All lines below must be repeated exactly, with the pictures omitted.

Saved entries:
□ □ □ □ □ □ □
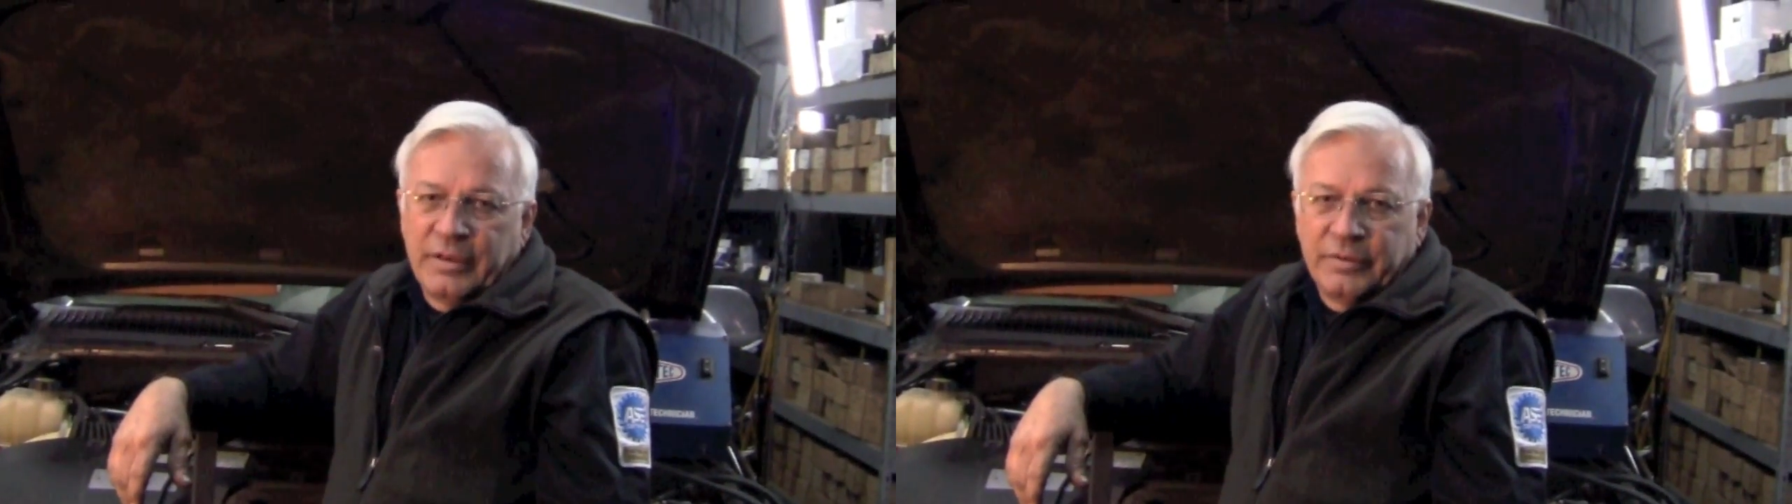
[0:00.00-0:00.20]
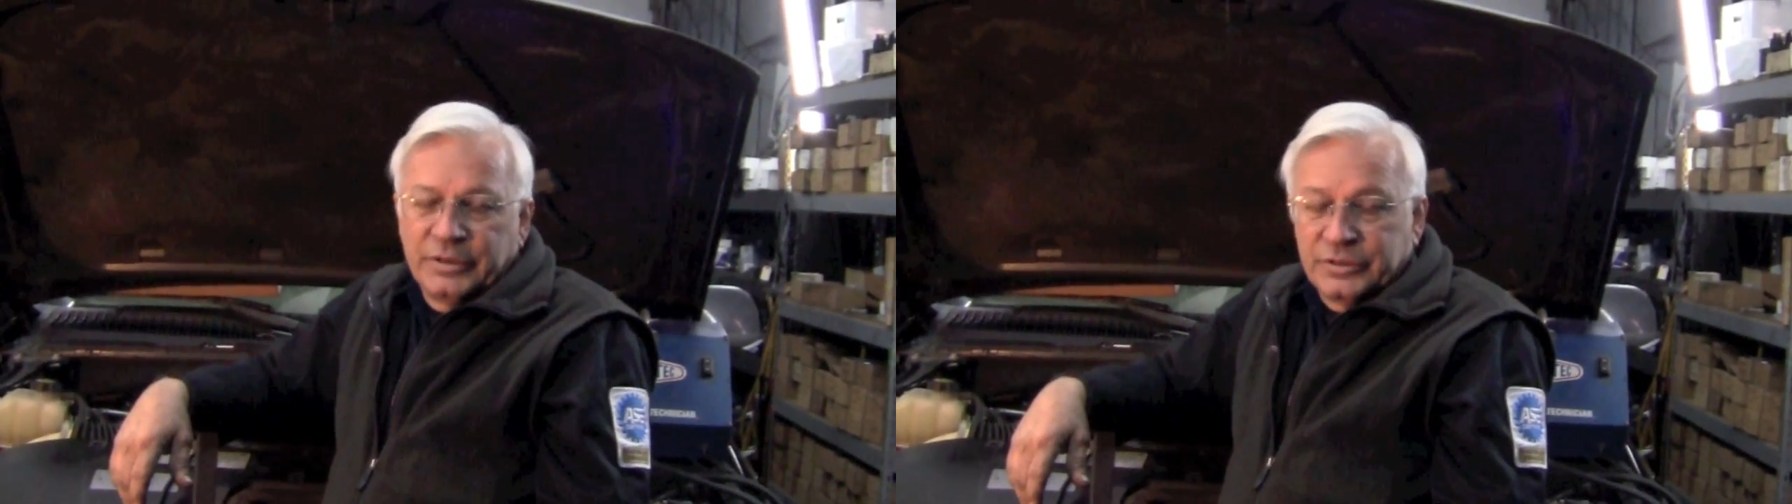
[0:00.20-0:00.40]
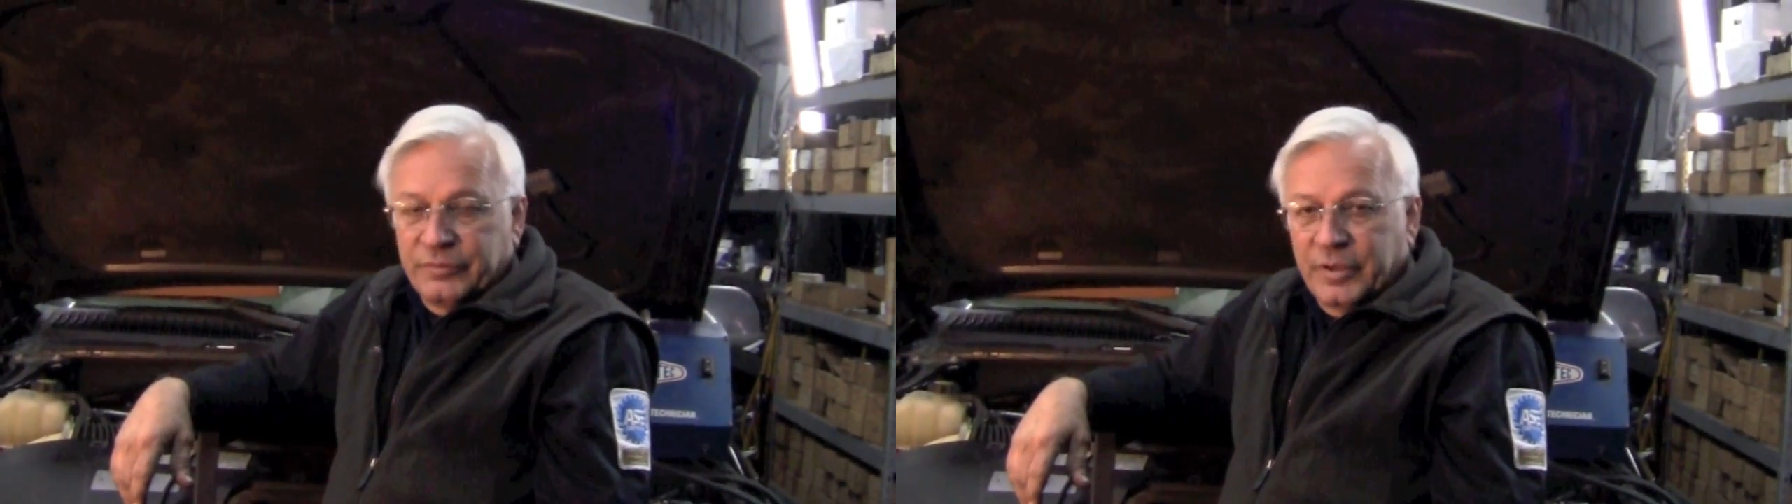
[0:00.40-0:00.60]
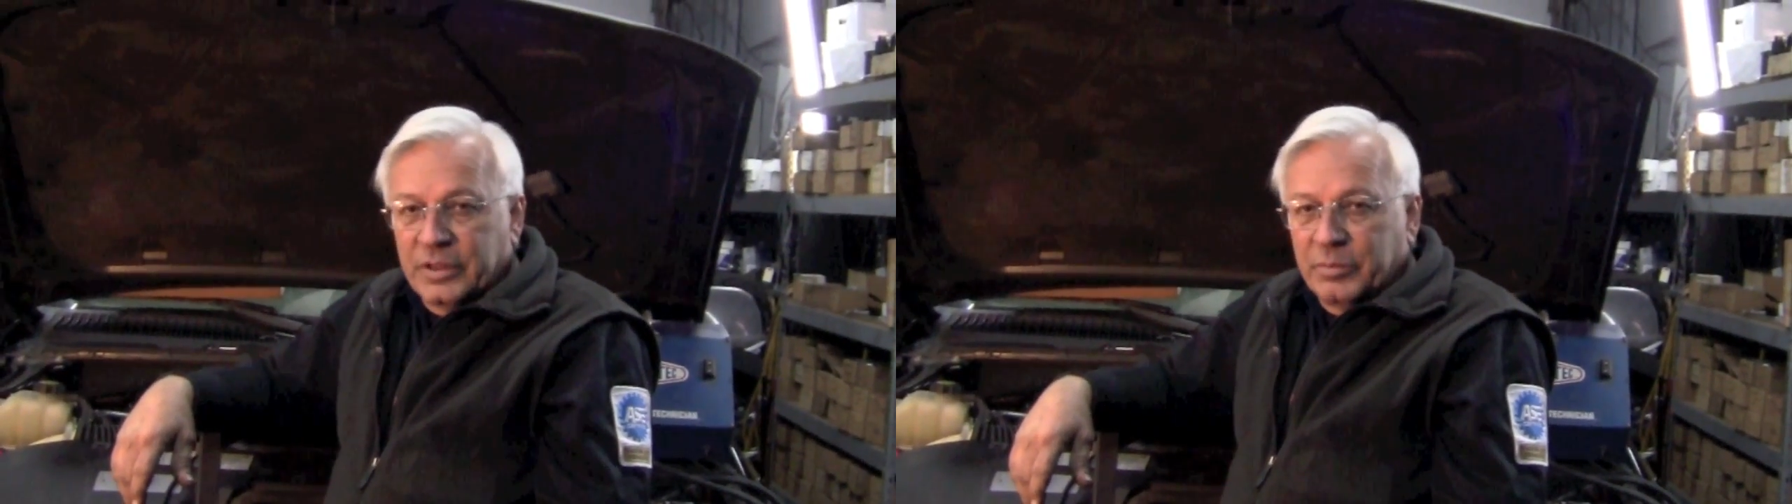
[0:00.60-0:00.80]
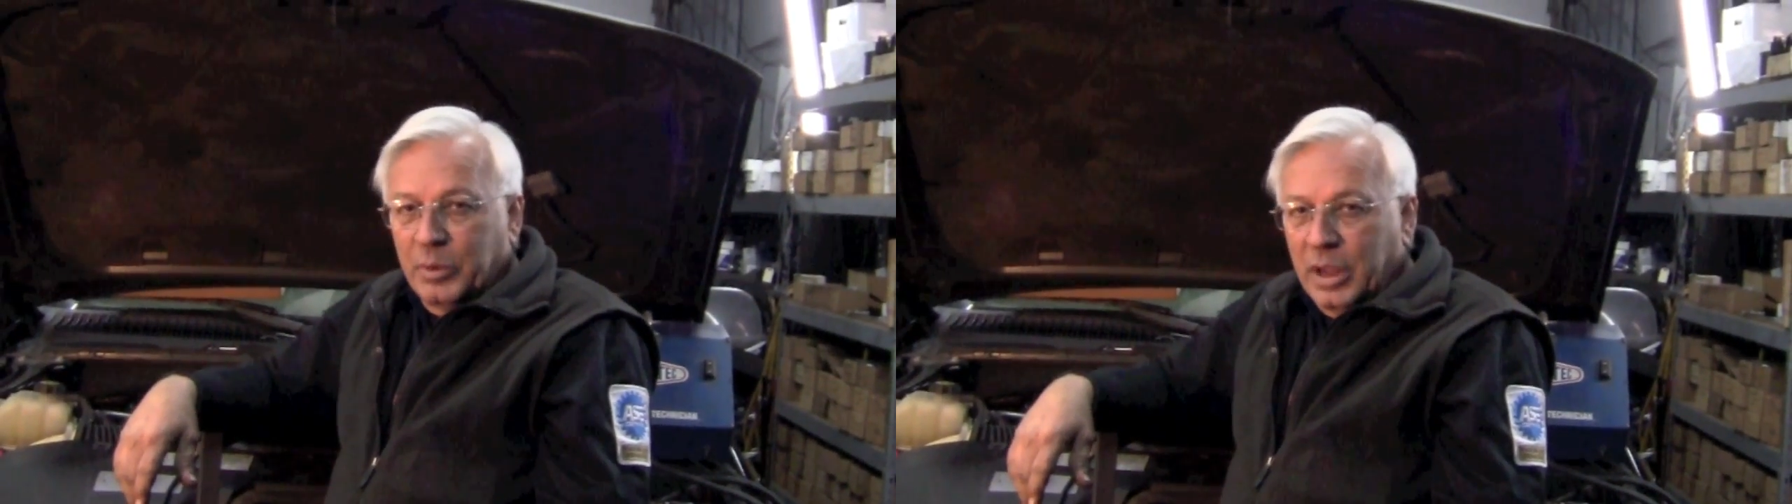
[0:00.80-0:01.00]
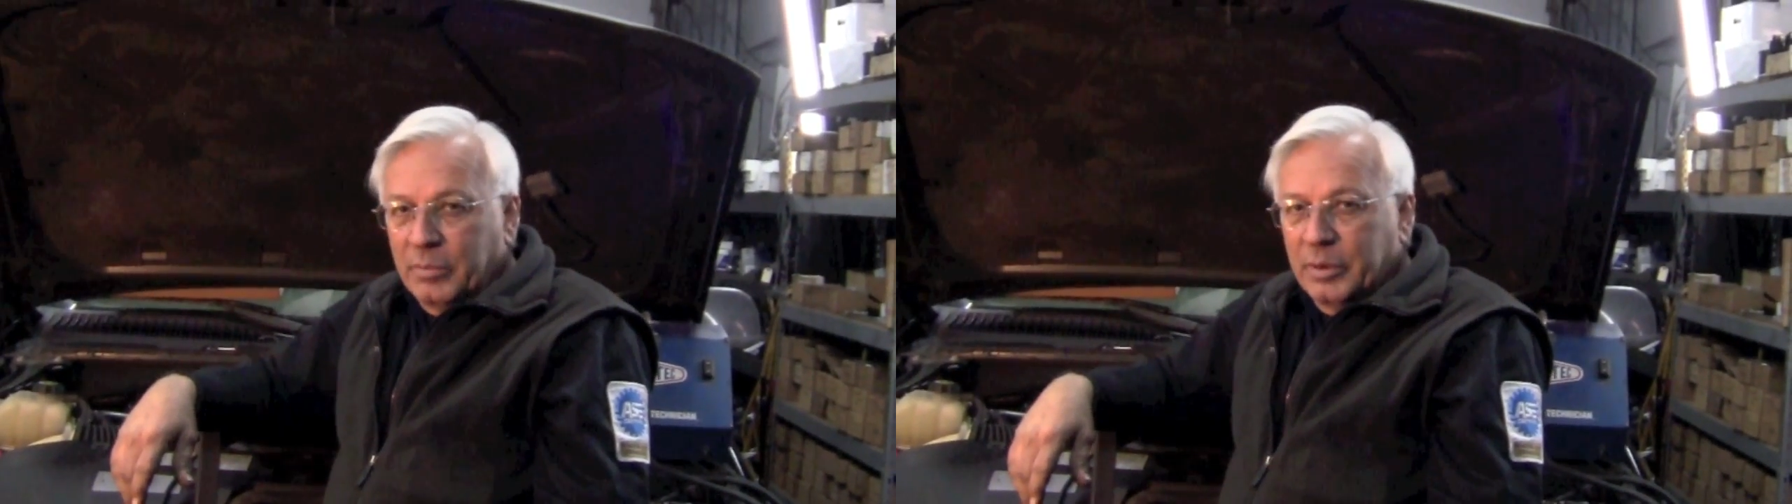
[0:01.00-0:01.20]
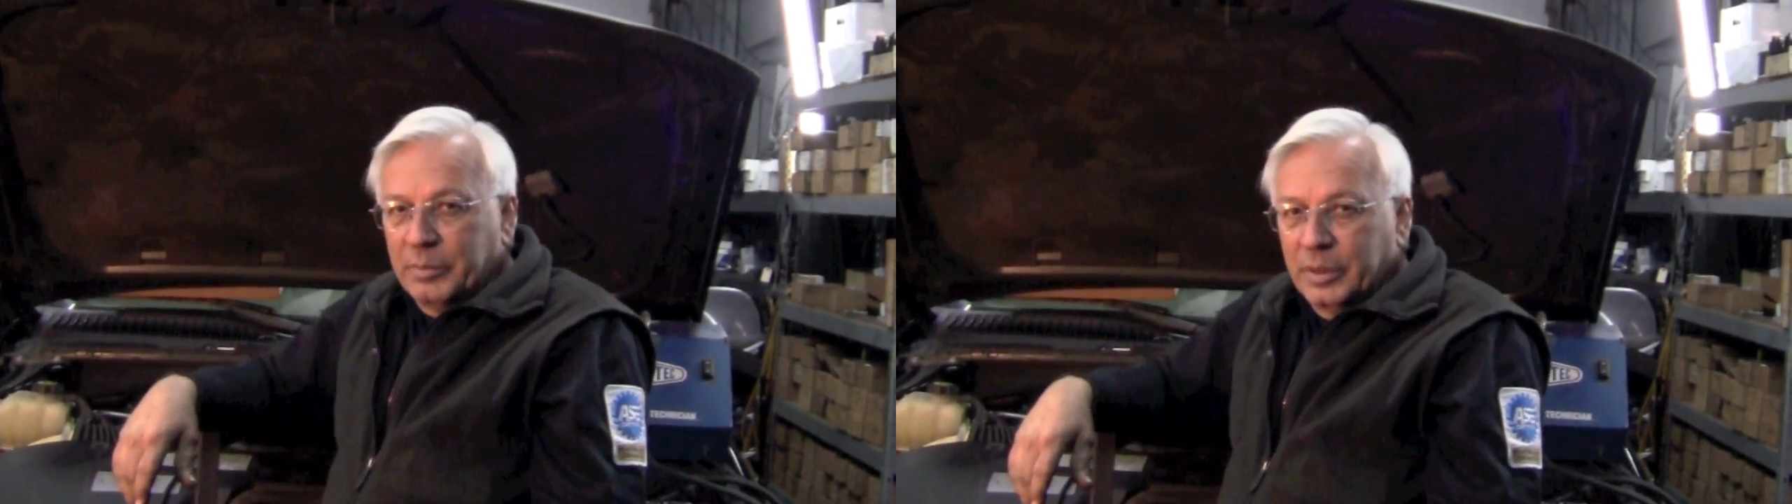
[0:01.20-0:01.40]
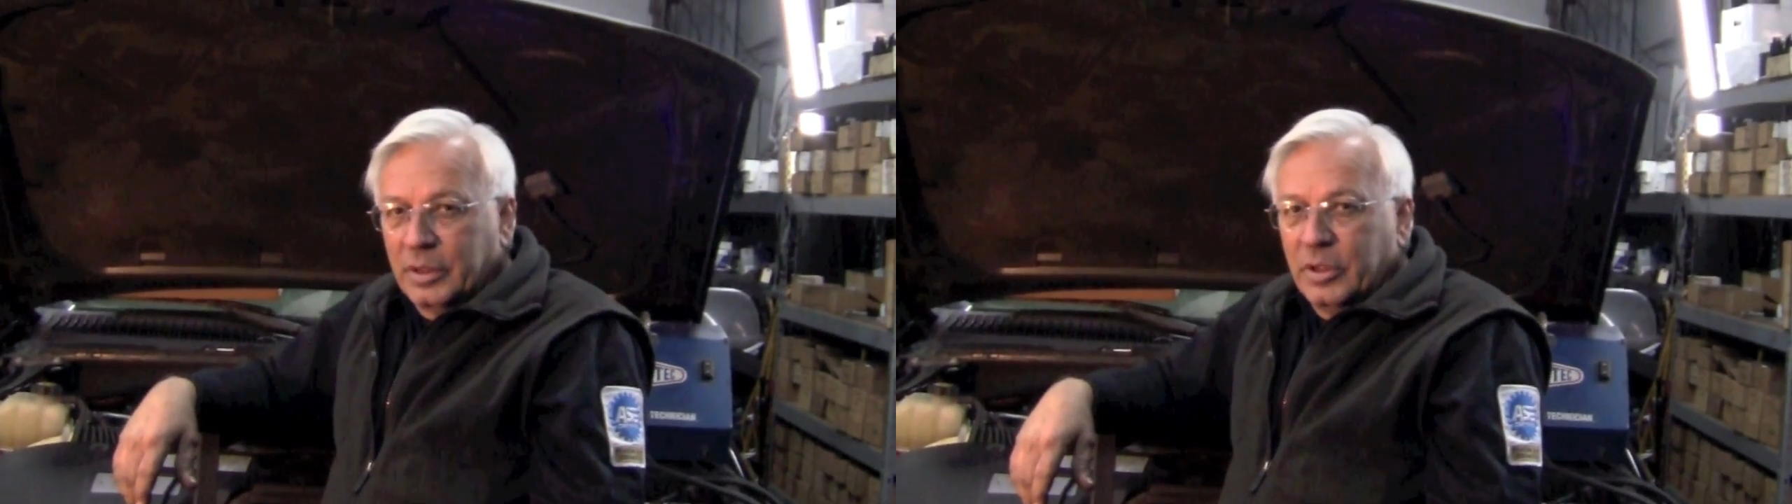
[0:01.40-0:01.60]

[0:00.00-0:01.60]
evidence to find the problem.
□ □ □ □ □ □ □
Solution to this exercise:
[0:00.00-0:00.20]
[0:00.20-0:00.40]
[0:00.40-0:00.60]
[0:00.60-0:00.80]
[0:00.80-0:01.00]
[0:01.00-0:01.20]
[0:01.20-0:01.40]
[0:01.40-0:01.60]

[0:00.00-0:01.60]
evidence to find the problem.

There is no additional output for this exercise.